As vereadoras têm sido as principais vítimas desse fenômeno, respondendo por 73% dos casos. Em contrapartida, o ataque a parlamentares estaduais e federais representa apenas 20% das ocorrências. Essa dinâmica parece indicar que a identidade de gênero, combinada com o poder que essas mulheres exercem ao ocuparem posições de decisão, torna-as alvos preferenciais. O estudo também ilustra um conceito do movimento feminista, conhecido como “backlash”, que se refere a uma reação organizada contra os avanços conquistados por mulheres.
Em termos de afiliação partidária, quase 40% das mulheres atacadas pertencem ao Partido dos Trabalhadores (PT) ou ao Partido Socialismo e Liberdade (PSOL). Por outro lado, as agressões são predominantemente perpetradas por representantes de partidos conservadores, como o Partido Liberal (PL) e o Movimento Democrático Brasileiro (MDB). Os agressores, em sua maioria, são homens cisgêneros, e essa predominância sugere que as tentativas de cassação estão ligadas não apenas à condição de gênero, mas também a posicionamentos e agendas políticas.

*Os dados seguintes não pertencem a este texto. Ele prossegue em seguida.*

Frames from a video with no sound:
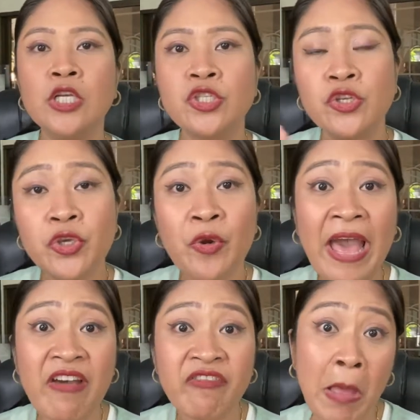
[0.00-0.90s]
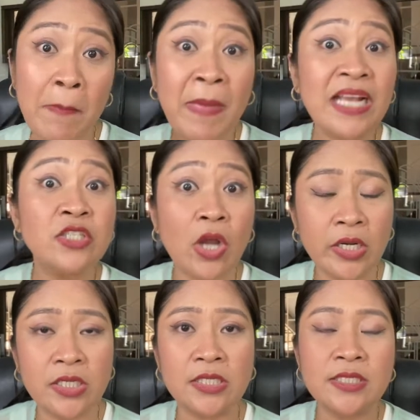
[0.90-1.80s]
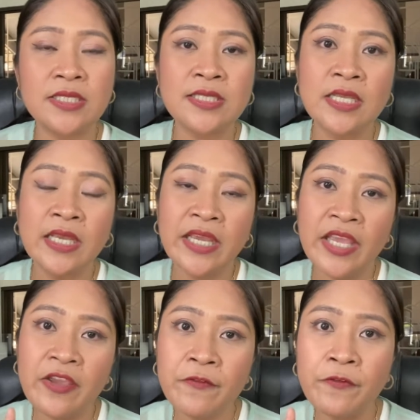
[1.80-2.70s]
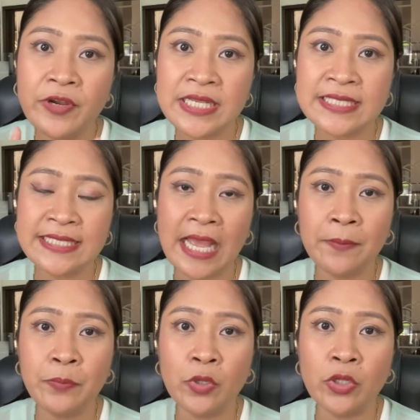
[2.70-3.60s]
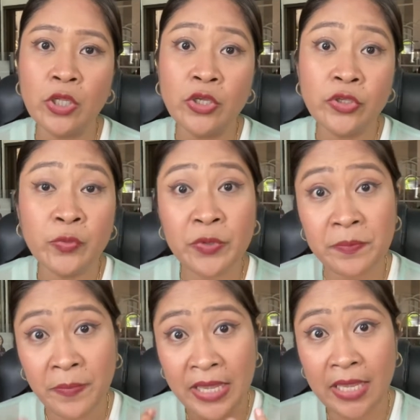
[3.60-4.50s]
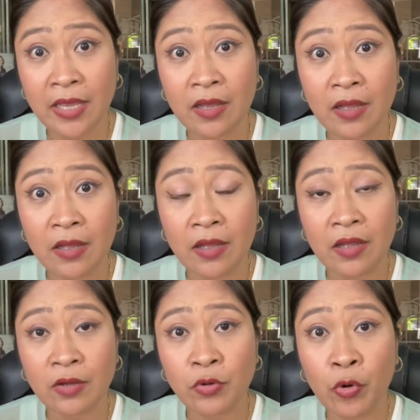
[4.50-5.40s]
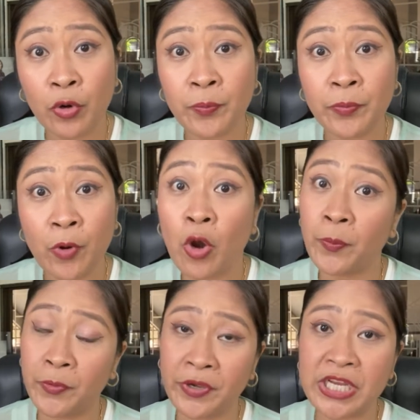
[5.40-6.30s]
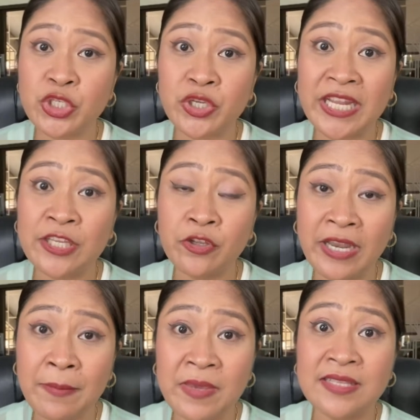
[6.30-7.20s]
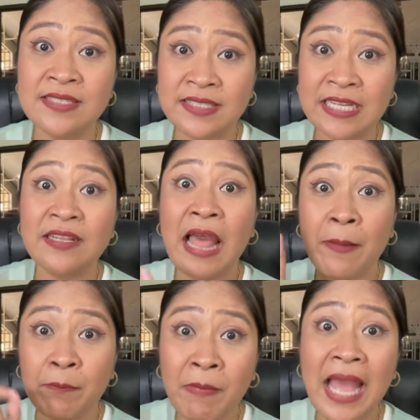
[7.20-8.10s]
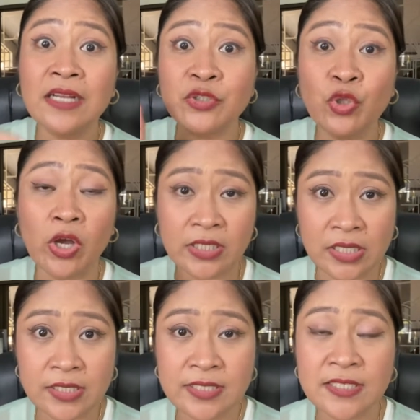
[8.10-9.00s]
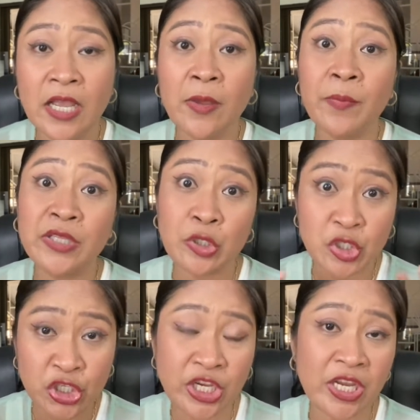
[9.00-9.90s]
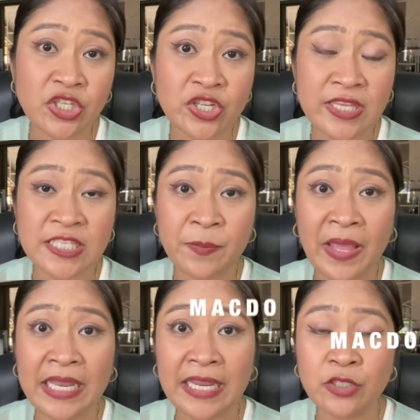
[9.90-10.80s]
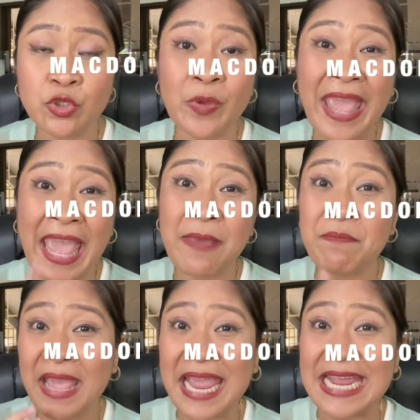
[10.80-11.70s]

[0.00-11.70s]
So you have McDonald's. If, for example, you will make a corporation and you name it still McDonald's, but you change the spelling to MacDonald',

Os especialistas que conduziram o estudo reconhecem que essa assimetria evidencia uma hostilidade estrutural contra mulheres em posições progressistas, frequentemente orquestradas por bancadas conservadoras. Além disso, é importante mencionar que, dentro do mesmo espectro partidário, ocorrem também disputas internas que levam a tentativas de cassação, evidenciando o complexo jogo de poder que envolve esses conflitos. Mulheres que desafiam as hegemonias políticas, seja por suas ideologias ou pela busca por renovação, se tornam alvos da violência institucional que permeia a política brasileira atual.